Upon the Company initial capitalization, private warrants were issued to its founding investors.  Upon the Company’s initial public offering, public warrants were issued to the participating investors.  Details of each are below.

 

Public Warrants may only be exercised for a whole number of shares. No fractional shares will be issued upon exercise of the Public Warrants. The Public Warrants will become exercisable on the later of (a) 30 days after the completion of a Business Combination and (b) one year from the closing of the Initial Public Offering. The Public Warrants will expire five years from the completion of a Business Combination or earlier upon redemption or liquidation.

 

The Company will not be obligated to deliver any common stock pursuant to the exercise of a warrant and will have no obligation to settle such warrant exercise unless a registration statement under the Securities Act with respect to the common stock underlying the warrants is then effective and a prospectus relating thereto is current, subject to the Company satisfying its obligations with respect to registration, or a valid exemption from registration is available.

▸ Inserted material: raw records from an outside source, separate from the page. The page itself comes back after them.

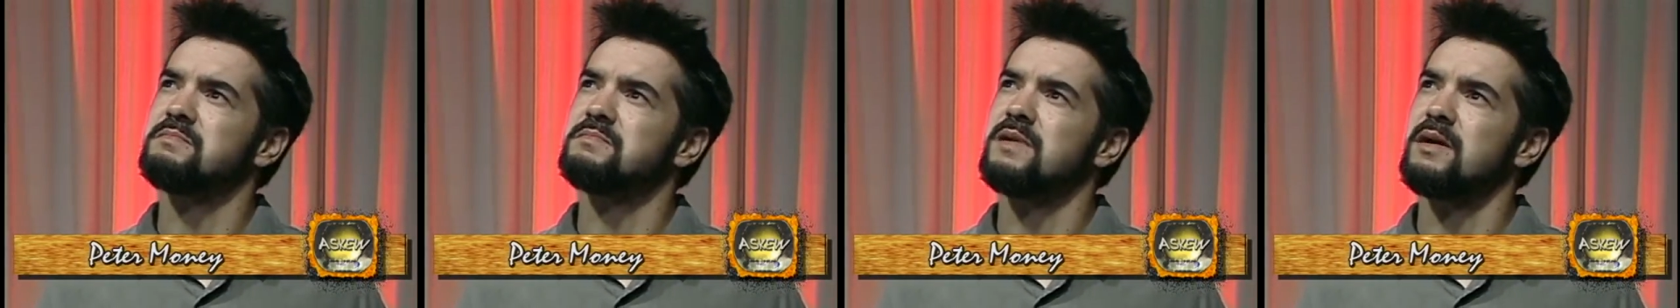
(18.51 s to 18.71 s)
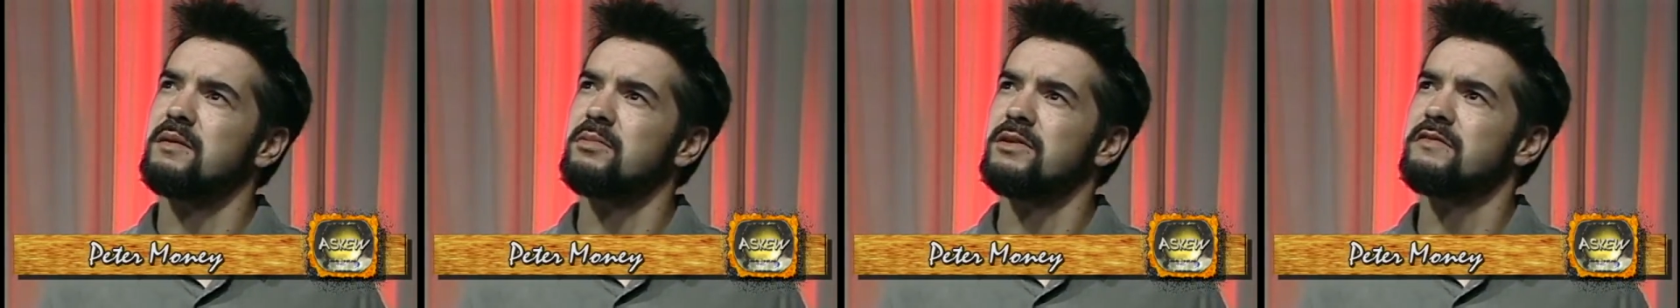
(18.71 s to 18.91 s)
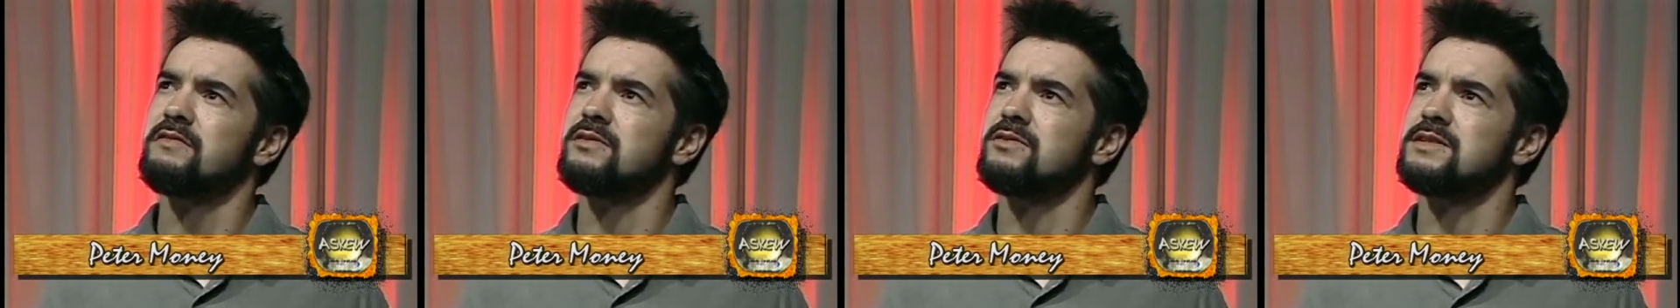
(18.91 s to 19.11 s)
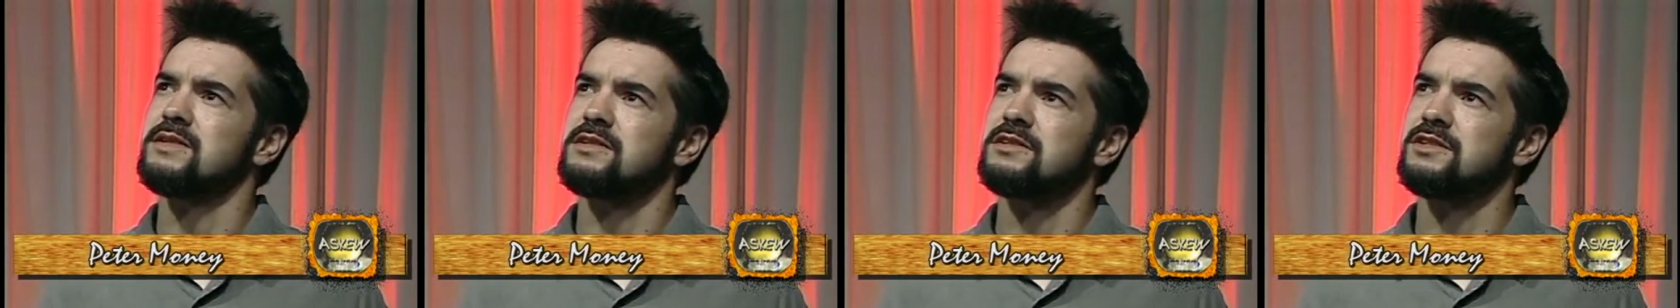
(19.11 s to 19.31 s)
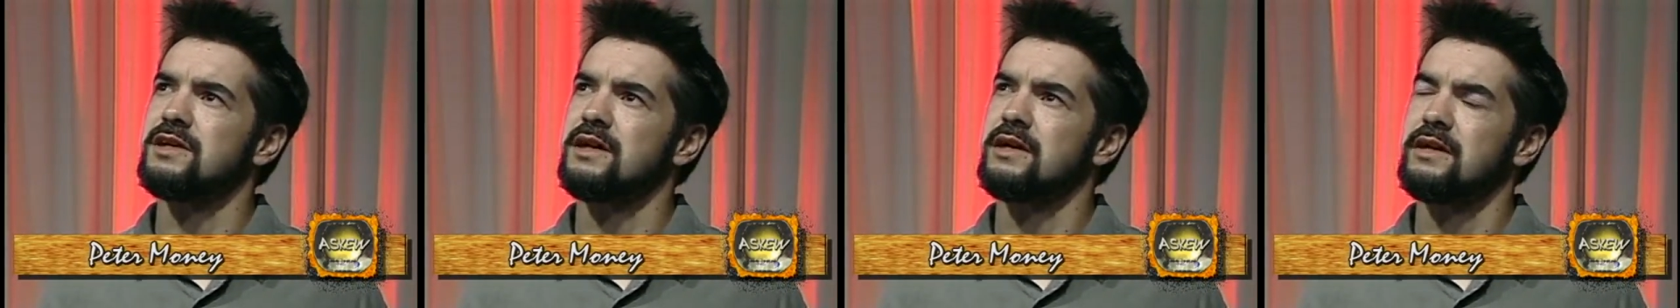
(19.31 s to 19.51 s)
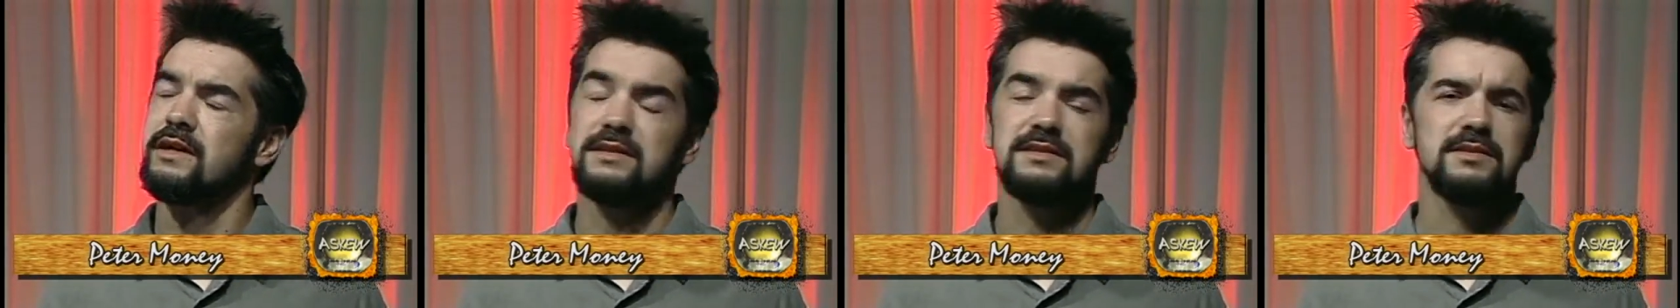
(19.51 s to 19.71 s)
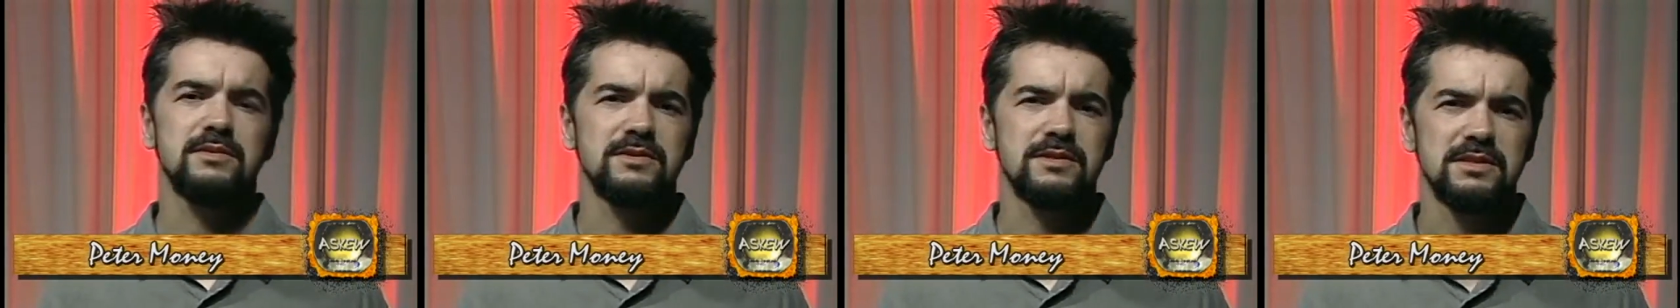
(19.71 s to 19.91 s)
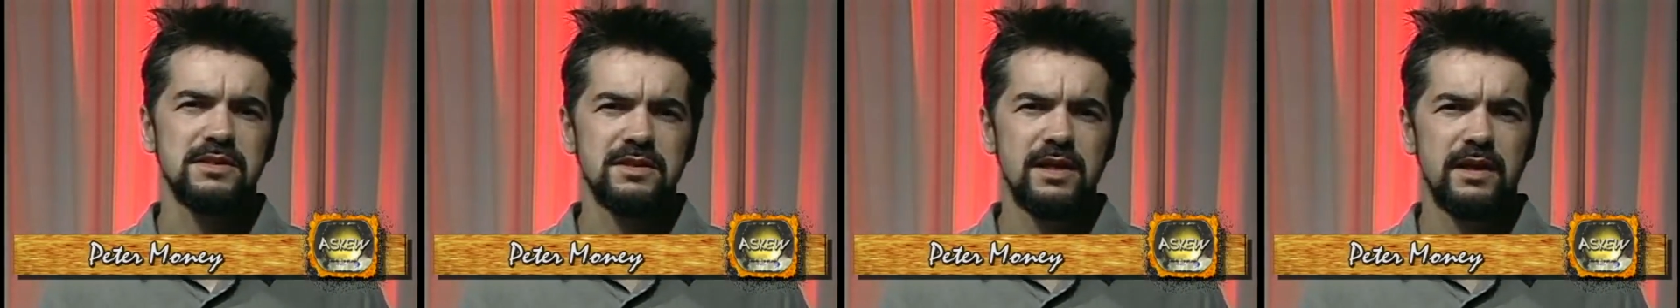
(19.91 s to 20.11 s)
I believe it was a Chi yes, it
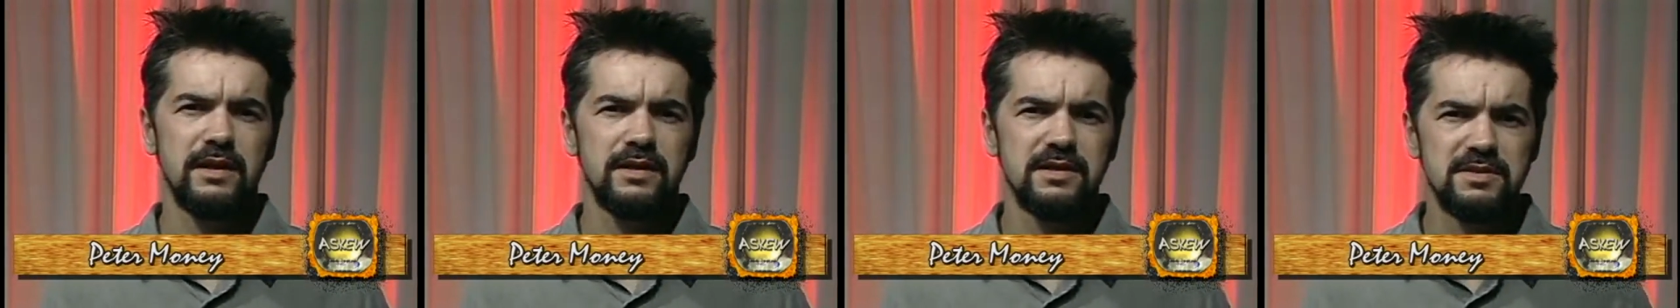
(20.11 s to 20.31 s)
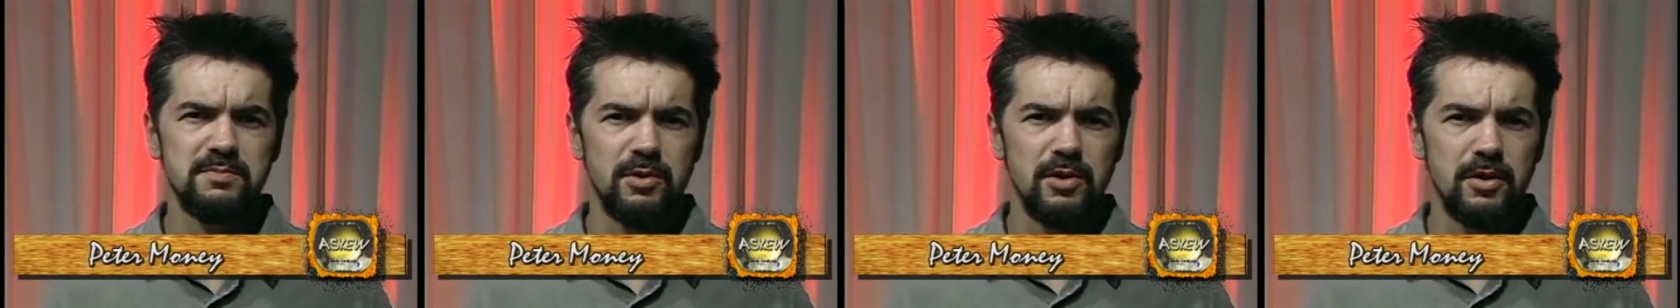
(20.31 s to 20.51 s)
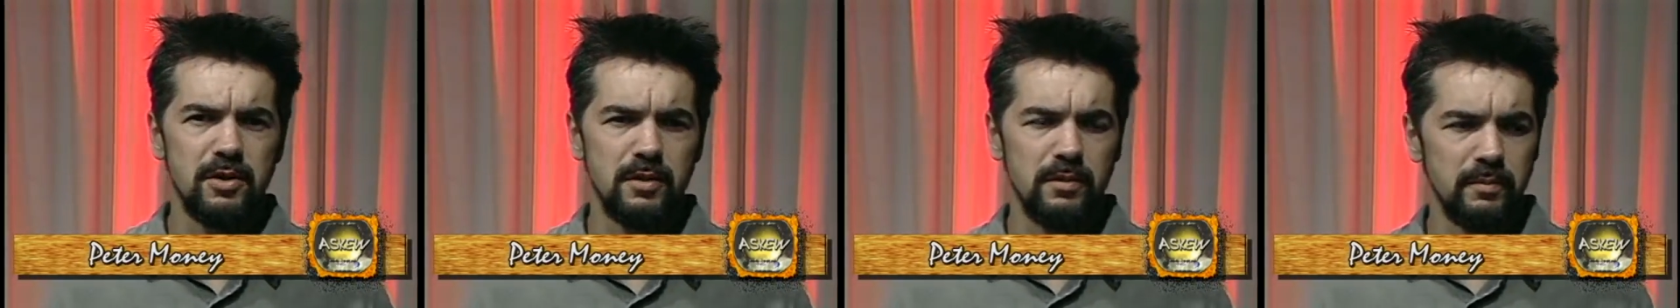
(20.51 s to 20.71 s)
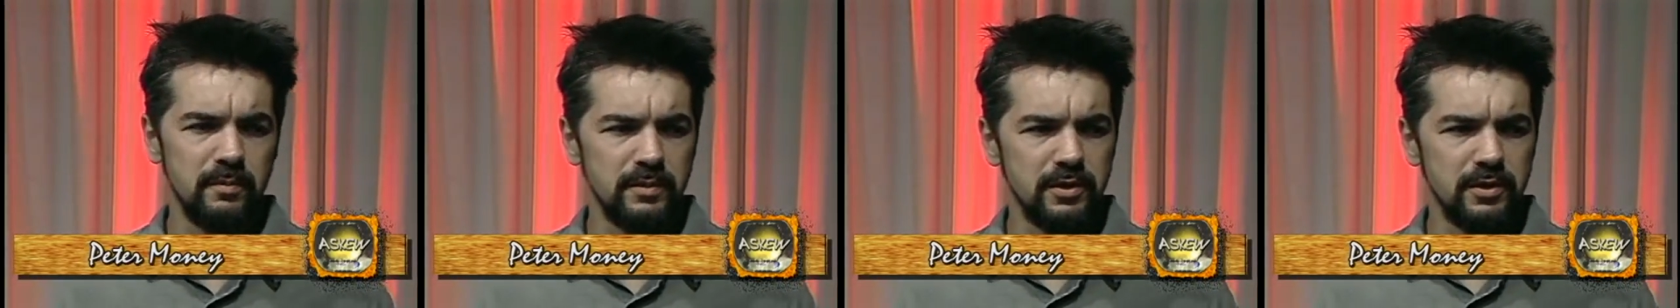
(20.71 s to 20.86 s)
was a Chinese poem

No warrant will be exercisable and the Company will not be obligated to issue a common stock upon exercise of a warrant unless the common stock issuable upon such warrant exercise has been registered, qualified or deemed to be exempt under the securities laws of the state of residence of the registered holder of the warrants.

Once the warrants become exercisable, the Company may redeem the outstanding warrants:

 

·

in whole and not in part;

 

·

at a price of $0.01 per warrant;

 

·

upon not less than 30 days’ prior written notice of redemption, or the 30-day redemption period, to each warrant holder; and

 

·

if, and only if, the reported last sale price of the common stock equals or exceeds $18.00 per share (as adjusted for stock splits, stock dividends, reorganizations, recapitalizations and the like) for any 20 trading days within a 30-trading day period ending three business days before the Company sends the notice of redemption to the warrant holders.

  

In addition, if (x) the Company issues additional common stock or equity-linked securities for capital raising purposes in connection with the closing of a Business Combination at an issue price or effective issue price of less than $9.20 per common stock (with such issue price or effective issue price to be determined in good faith by the Company’s board of directors and, in the case of any such issuance to the Sponsor or its affiliates, without taking into account any Founder Shares held by the Sponsor or its affiliates, as applicable, prior to such issuance) (the “Newly Issued Price”), (y) the aggregate gross proceeds from such issuances represent more than 60% of the total equity proceeds, and interest thereon, available for the funding of a Business Combination on the date of the consummation of a Business Combination (net of redemptions), and (z) the volume weighted average trading price of its ordinary shares during the 20 trading day period starting on the trading day after the day on which the Company consummates its Business Combination (such price, the “Market Value”) is below $9.20 per share, the exercise price of the warrants will be adjusted (to the nearest cent) to be equal to 115% of the higher of the Market Value and the Newly Issued Price, and the $18.00 per share redemption trigger price will be adjusted (to the nearest cent) to be equal to 180% of the higher of the Market Value and the Newly Issued Price.

 

The Private Warrants are identical to the Public Warrants underlying the Units sold in the Initial Public Offering, except that the Private Warrants and the common stock issuable upon the exercise of the Private Warrants will not be transferable, assignable or salable until 30 days after the completion of a Business Combination, subject to certain limited exceptions. Additionally, the Private Warrants will be exercisable on a cashless basis and be non-redeemable, except as described above, so long as they are held by the initial purchasers or their permitted transferees. If the Private Warrants are held by someone other than the initial purchasers or their permitted transferees, the Private Warrants will be redeemable by the Company and exercisable by such holders on the same basis as the Public Warrants.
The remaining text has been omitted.